A abordagem do estudo
Os pesquisadores analisaram dados do Estudo Longitudinal Canadense sobre Envelhecimento, com foco em adultos de meia-idade e idosos. A solidão foi avaliada através de auto-relato – com que frequência os participantes se sentiram solitários na última semana. O isolamento social foi medido através de fatores mais concretos, como o estado civil, a participação em atividades sociais e o tamanho das suas redes sociais. A função da memória foi então testada usando exercícios de recordação imediata e retardada.
Principais conclusões: uma combinação perigosa
Os resultados foram claros: os participantes que vivenciaram ambos o isolamento social e a solidão apresentaram o declínio mais acentuado na função da memória durante o período de seis anos. A solidão por si só foi o próximo fator mais significativo, seguida pelo isolamento social em isolamento (sem trocadilhos). Esta hierarquia é notável porque muitos estudos historicamente se concentraram no isolamento social como o risco primário, negligenciando o impacto distinto da solidão.
“Como esperávamos, as pessoas que estavam socialmente isoladas e solitárias tiveram o maior declínio na memória, que se intensificou ao longo dos seis anos.” – Ji Won Kang, Ph.D. Candidato
O estudo sublinha que a solidão pode ser tão prejudicial – ou até mais – do que o isolamento físico. Você pode estar cercado de pessoas, mas ainda assim sofrer um grave impacto cognitivo se se sentir desconectado ou sem apoio.

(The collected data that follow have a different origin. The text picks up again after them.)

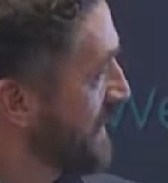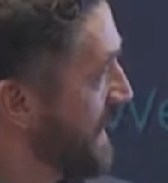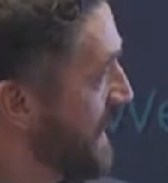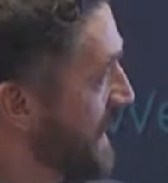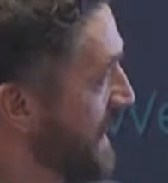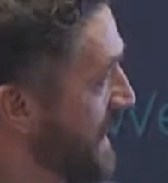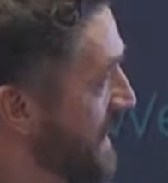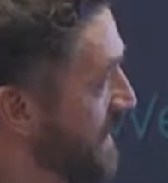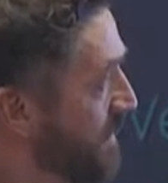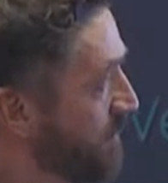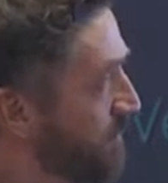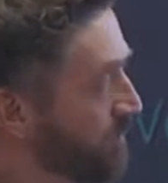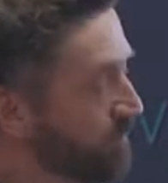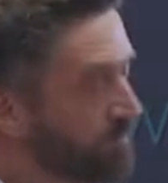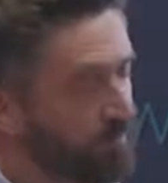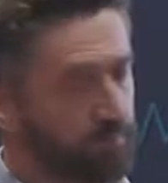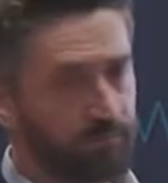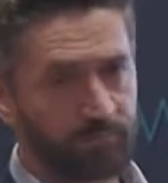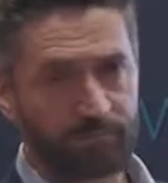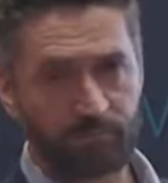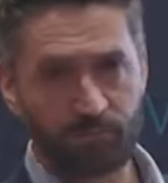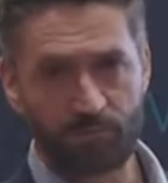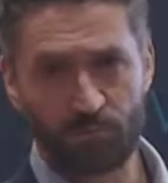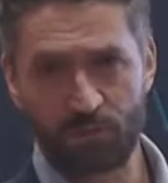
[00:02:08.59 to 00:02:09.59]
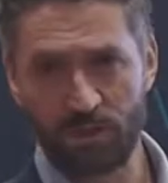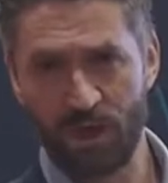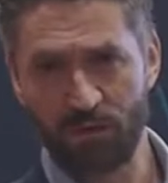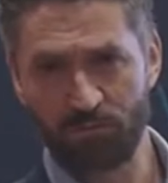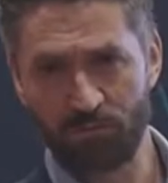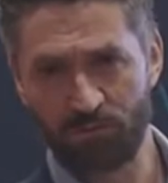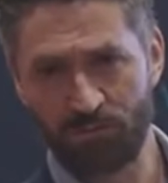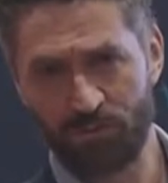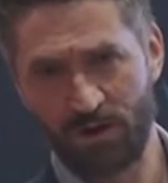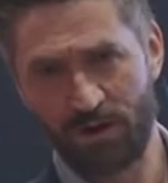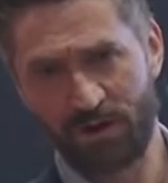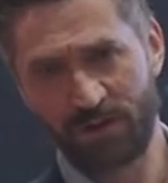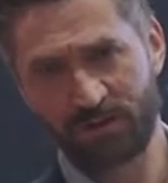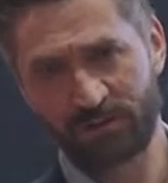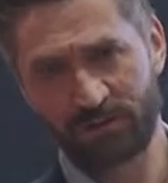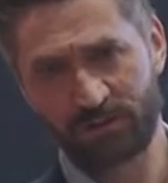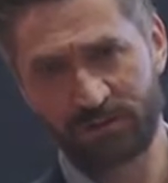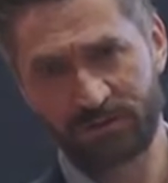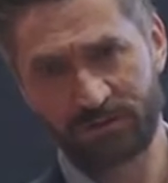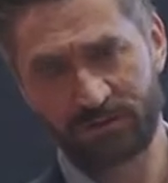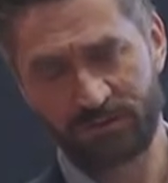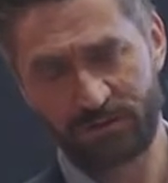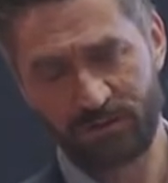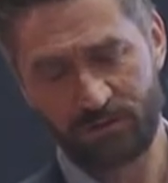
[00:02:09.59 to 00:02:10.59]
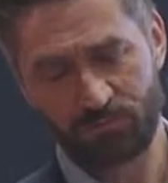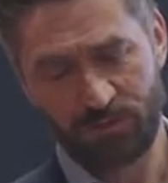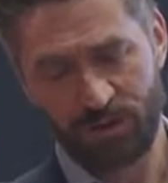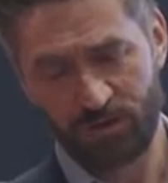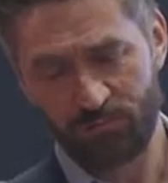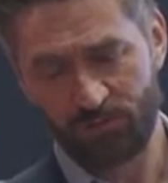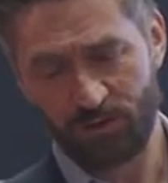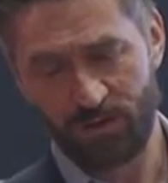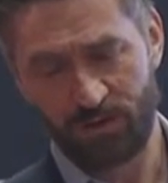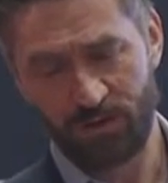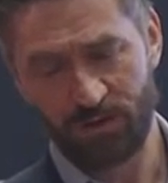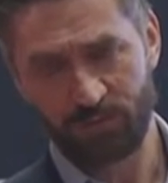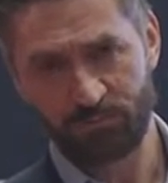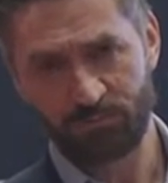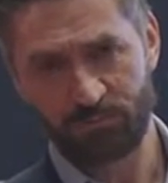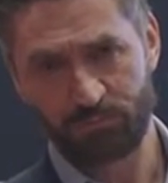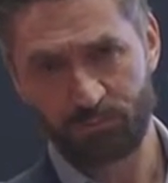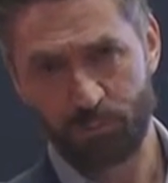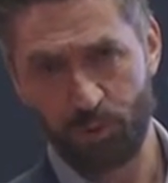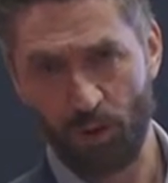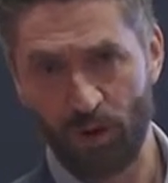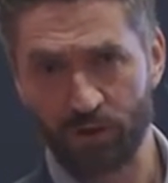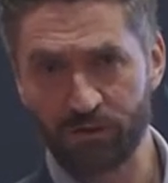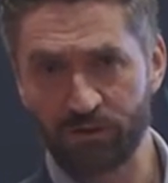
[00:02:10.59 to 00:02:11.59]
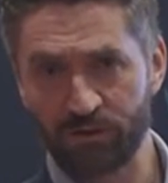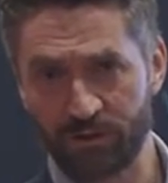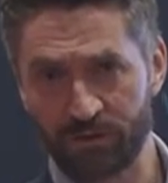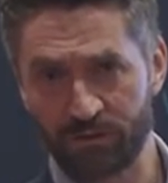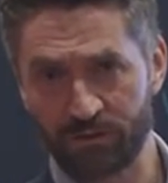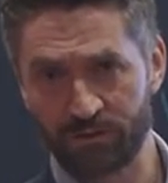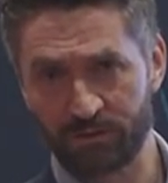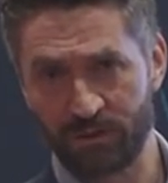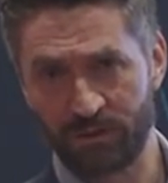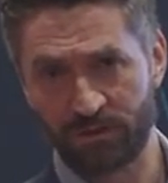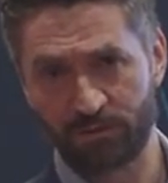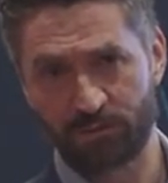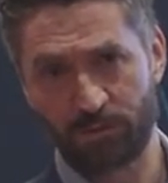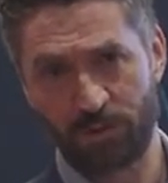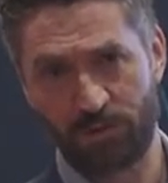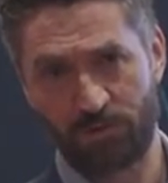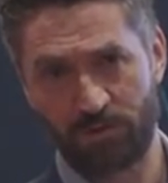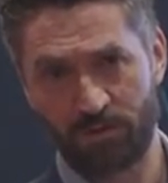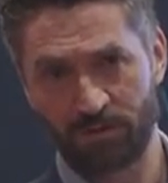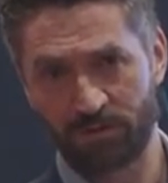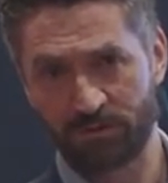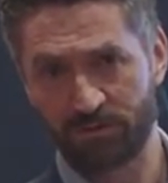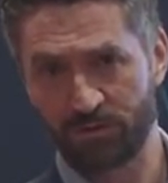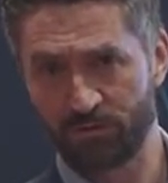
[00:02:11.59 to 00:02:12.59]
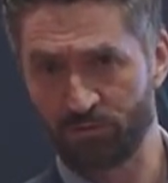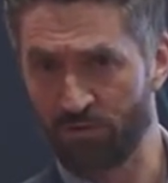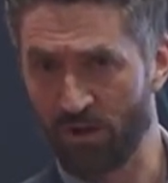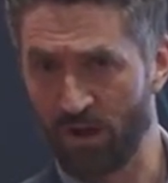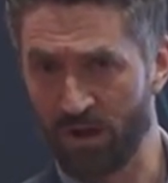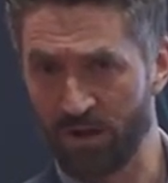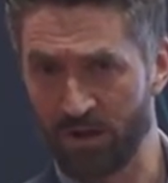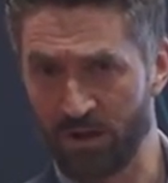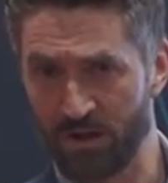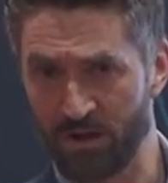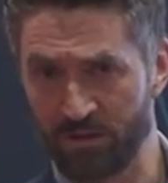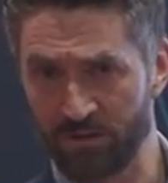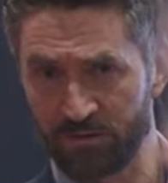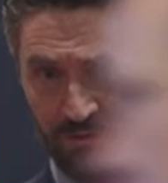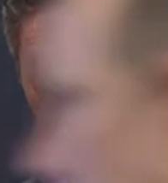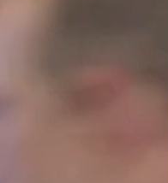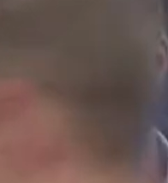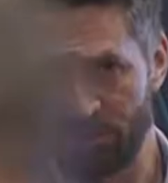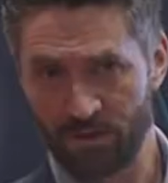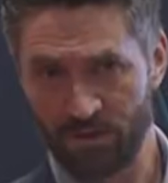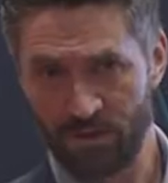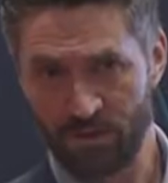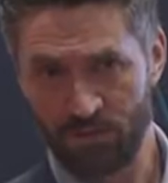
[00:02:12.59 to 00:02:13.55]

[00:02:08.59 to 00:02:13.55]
Um, we have a very existing, we have very pertinent experience in finance,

Isto é particularmente relevante num mundo onde as redes sociais podem criar uma fachada de ligação, ao mesmo tempo que não conseguem proporcionar uma interação humana genuína.
O que pode ser feito?
Os pesquisadores enfatizam que esses efeitos não são inevitáveis. É possível abordar tanto a solidão como o isolamento social. Para aqueles que lutam contra o isolamento, procurar ativamente o envolvimento da comunidade – associando-se a clubes locais, voluntariando-se ou participando em programas sociais – pode ajudar a reconstruir ligações. Para aqueles que lutam contra a solidão, apesar dos laços sociais existentes, pode ser necessária uma intervenção mais profunda, como aconselhamento de relacionamento ou apoio à saúde mental.
O principal autor do estudo, Ji Won Kang, ressalta que simplesmente ter relacionamentos não é suficiente. Se um casamento está fracassando, por exemplo, o aconselhamento pode ajudar a resolver a raiz da solidão, mesmo dentro de uma vida aparentemente conectada.
Por que isso é importante
Esta pesquisa acrescenta urgência à crescente compreensão da conexão social como um componente crítico do envelhecimento saudável. Embora a dieta, o exercício e o sono sejam frequentemente enfatizados, este estudo demonstra que o bem-estar social é igualmente inegociável para a preservação da função cognitiva. Também destaca a necessidade de ir além das narrativas simplistas sobre o isolamento; a solidão é uma ameaça distinta que requer soluções direcionadas. Ignorá-lo é uma aposta na saúde mental a longo prazo.